I am solving nonlinear least squares problems with the normal equations approach, so on each iteration, I need to solve: $$ J^T J \delta = -J^T f $$ for the step $\delta$, where $J$ is a large (millions of rows and about $15,000$ columns), dense, Jacobian matrix, and $f$ is the residual vector. In my problem, $J$ is often ill-conditioned, and so the normal equations matrix $J^T J$ is even worse, and sometimes the standard Cholesky decomposition fails due to this during the iteration.
I am trying to find a robust method of solving this linear system and continuing the iteration, even if $J$ is badly conditioned. I have found two possibilities:
Pivoted Cholesky (description here), which is available in LAPACK using Level 3 BLAS calls, so it is presumably quite fast. This algorithm factors the matrix $A = J^T J$ as: $$ P^T A P = L L^T $$ and stops the decomposition when one of the diagonal entries of $A$ becomes smaller than some specified tolerance, so the algorithm is able to provide an estimate of rank($A$).
Modified Cholesky: this algorithm factors the matrix as
$$ P^T (A + E) P = LL^T $$ where $E$ is a small diagonal perturbation matrix designed to make $A+E$ positive definite and well-conditioned. This method appears to be specifically designed for nonlinear optimization problems, and is what I am currently using. The main issue is I cannot find an implementation of this method which is based on Level 3 BLAS. I have found a Level 2 BLAS based implementation, but it is significantly slower than the Level 3 Cholesky algorithm.
A reference for this is:
Schnabel, R. B., & Eskow, E. (1990). A new modified Cholesky factorization. SIAM Journal on Scientific and Statistical Computing, 11(6), 1136-1158.

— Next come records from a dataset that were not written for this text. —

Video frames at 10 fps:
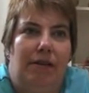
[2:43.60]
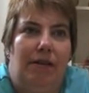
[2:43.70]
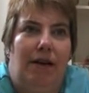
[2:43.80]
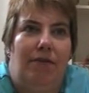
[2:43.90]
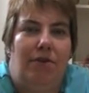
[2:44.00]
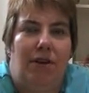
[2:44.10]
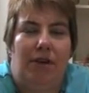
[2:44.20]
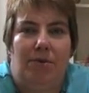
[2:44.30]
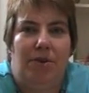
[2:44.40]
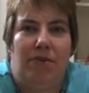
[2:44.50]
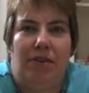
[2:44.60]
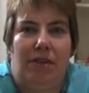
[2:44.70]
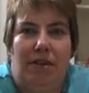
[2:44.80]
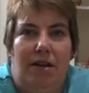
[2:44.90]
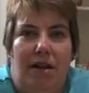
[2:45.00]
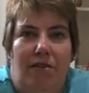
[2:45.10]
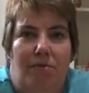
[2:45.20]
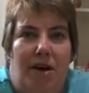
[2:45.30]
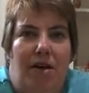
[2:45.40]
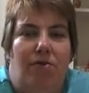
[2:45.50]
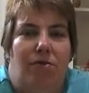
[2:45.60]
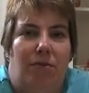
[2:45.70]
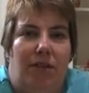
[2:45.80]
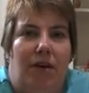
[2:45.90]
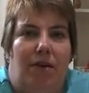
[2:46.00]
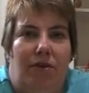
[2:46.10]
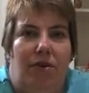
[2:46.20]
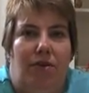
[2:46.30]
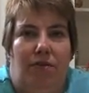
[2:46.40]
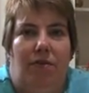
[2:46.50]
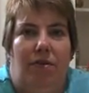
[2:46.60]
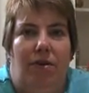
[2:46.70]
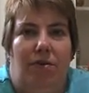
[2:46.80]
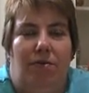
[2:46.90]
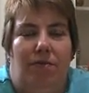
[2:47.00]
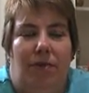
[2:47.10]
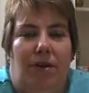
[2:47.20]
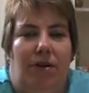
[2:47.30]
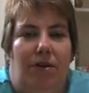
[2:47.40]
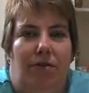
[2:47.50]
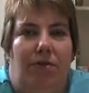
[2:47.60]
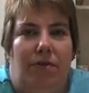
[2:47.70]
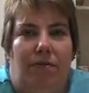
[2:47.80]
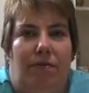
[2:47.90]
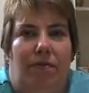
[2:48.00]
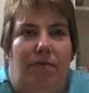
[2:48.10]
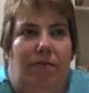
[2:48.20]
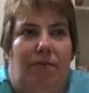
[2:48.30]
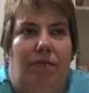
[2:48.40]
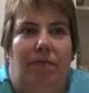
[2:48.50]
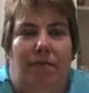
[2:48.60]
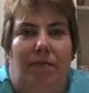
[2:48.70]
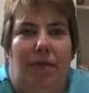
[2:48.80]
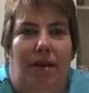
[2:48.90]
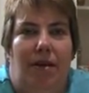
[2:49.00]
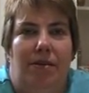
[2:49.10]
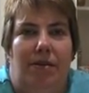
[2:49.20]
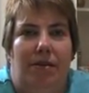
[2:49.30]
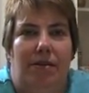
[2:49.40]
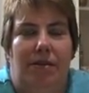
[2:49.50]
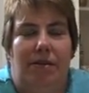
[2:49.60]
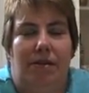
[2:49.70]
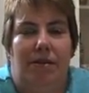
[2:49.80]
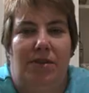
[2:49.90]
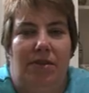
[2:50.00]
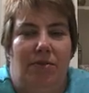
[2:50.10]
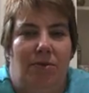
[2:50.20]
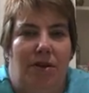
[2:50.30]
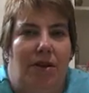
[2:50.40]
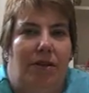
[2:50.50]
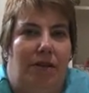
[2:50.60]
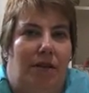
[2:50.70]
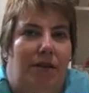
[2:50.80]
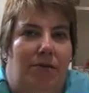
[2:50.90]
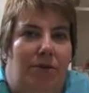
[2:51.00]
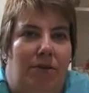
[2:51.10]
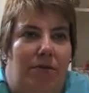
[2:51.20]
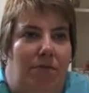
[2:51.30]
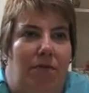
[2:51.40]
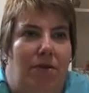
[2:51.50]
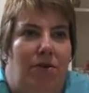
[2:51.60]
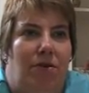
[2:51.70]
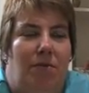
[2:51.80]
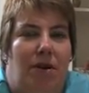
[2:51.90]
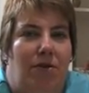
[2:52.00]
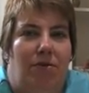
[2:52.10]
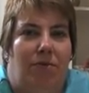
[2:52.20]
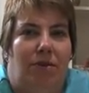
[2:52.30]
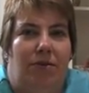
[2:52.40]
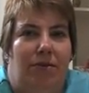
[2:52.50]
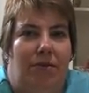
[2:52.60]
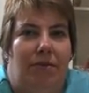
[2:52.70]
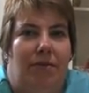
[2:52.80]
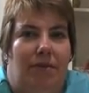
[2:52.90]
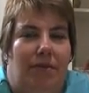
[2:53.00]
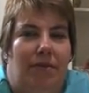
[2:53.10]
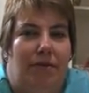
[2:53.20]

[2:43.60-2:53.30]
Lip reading: I've not experienced it in any of my homes. I have heard of cases the same as everybody else has, but not in my homes, no. And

My question is: what is a fast, robust approach to this problem? I want a reasonably accurate solution $\delta$ for each iteration, and I don't want the factorization to fail on any iteration, since it takes several days for the full nonlinear iteration to complete (I'm currently using the Level 2 Modified Cholesky approach and am looking to speed it up). I am tempted to switch to the Pivoted Cholesky approach, but I don't know if it is as robust as Modified Cholesky. Anyone with experience with these problems, I would be grateful for advice.